Resources for the Future
Ray Kopp, an economist from the American research institute Resources for the Future and connected to the research programme CLIPORE, felt that regardless of which candidate takes office the new President must address a number of questions at home — such as the current financial crisis and the failing American real estate market — before attention can focus on the international climate negotiations. “In addition, the United States will have difficulty making international commitments that differ from their domestic commitments. So what is discussed and which measures are taken at both the federal and state levels will form a basis for the US´ ability to act internationally. For these reasons, one shouldn´t have too great expectations about the content of an eventual new climate agreement at the UN climate conference in Copenhagen next year," he says.
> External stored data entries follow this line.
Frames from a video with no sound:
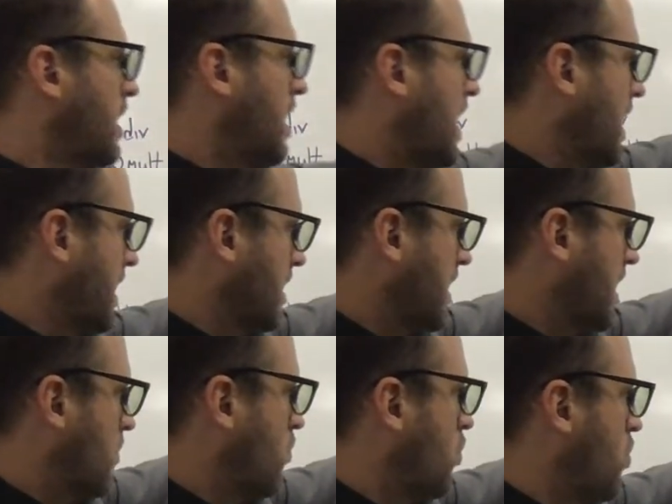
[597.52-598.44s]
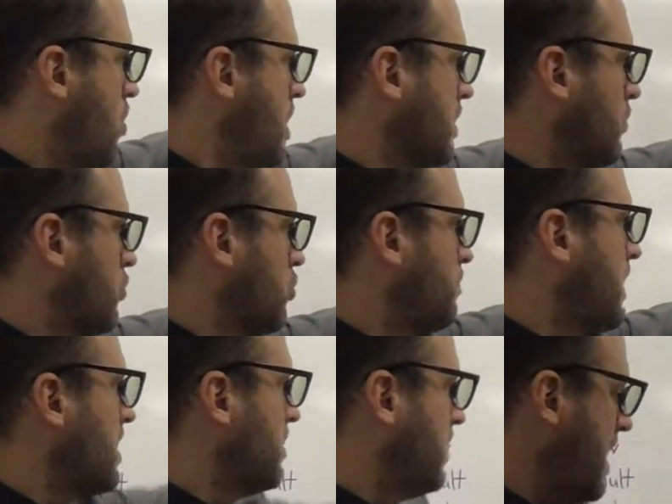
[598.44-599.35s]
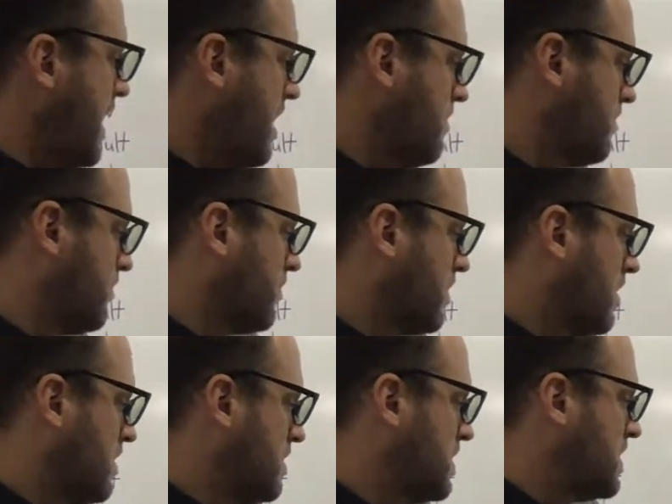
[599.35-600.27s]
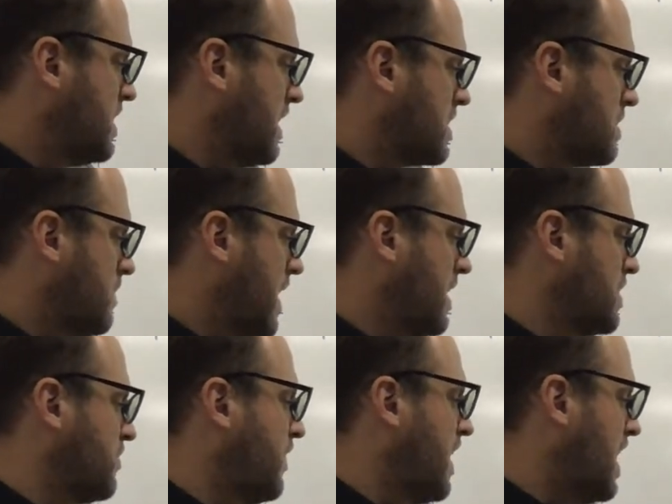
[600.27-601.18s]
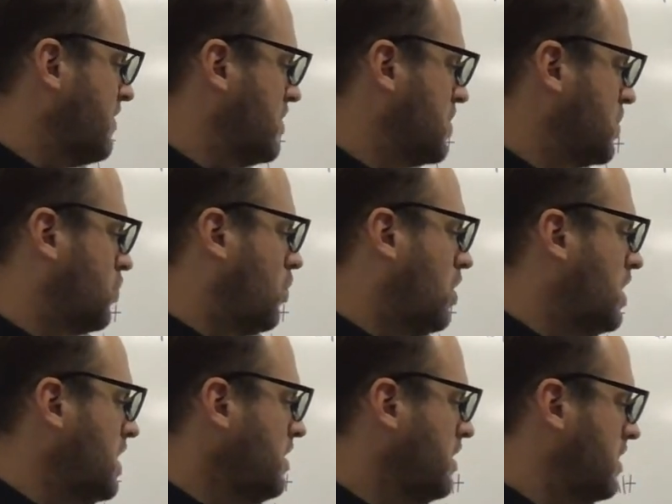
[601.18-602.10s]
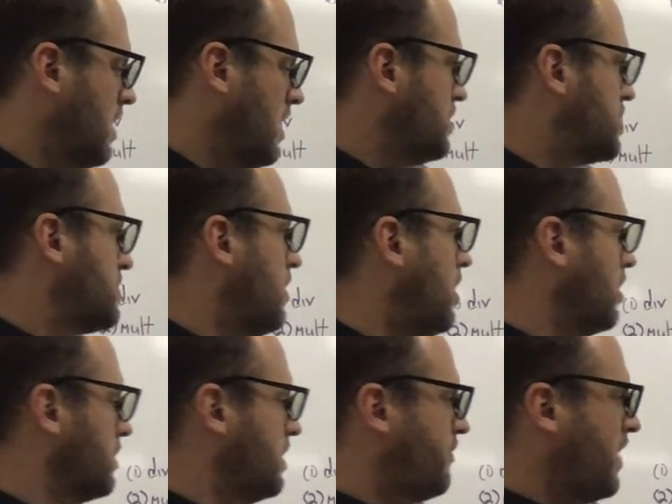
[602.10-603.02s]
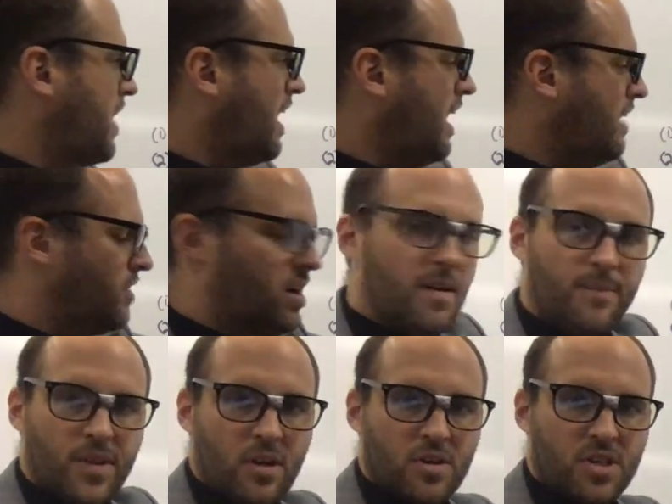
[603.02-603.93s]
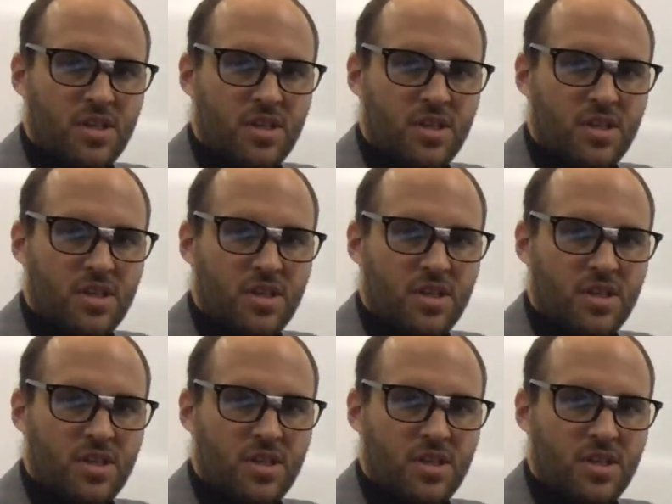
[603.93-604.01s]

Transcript: I can get one group out of that. 6 minus 5 is 1. It's smaller than 5. There's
Moreover, the world will be forced to take China into consideration in the international negotiations to a larger degree than previously. “China will demand to be treated like a peer, and we know that China will not sign on to an agreement that jeopardizes their energy supply," says Kopp.

Emissions trading
Emissions trading is one of the measures being used for reducing greenhouse-gas emissions. Dallas Burtraw, an environmental economist at Resources for the Future and connected to CLIPORE, is one of the foremost experts on financial instruments and policies in the climate field. He describes current developments in the United States as disjointed. For example, ten states in the northeastern US are implementing a trade programme for the electricity sector, while California has adopted a climate law that establishes goals for reducing greenhouse-gas emissions for the entire state. At the same time, a federal climate policy proposal (the Lieberman-Warner Climate Bill) that included amongst other things both emissions ceilings and emissions trading was rejected by Congress in June this year.

Greenhouse gases
What´s more, the European Union´s system for emissions trading differs from the systems being discussed in the US. The question is then, how important is it to coordinate measures at regional, national and international levels, and how fast must this happen? “I think that is important to not get locked into one system for emissions trading and see it as the solution for the entire problem. Sure it is uncomfortable having different systems for reducing greenhouse gases. But if we want to achieve a globally-consistent system we have to start by allowing a number of regional variations and learn how they work," says Dallas Burtraw.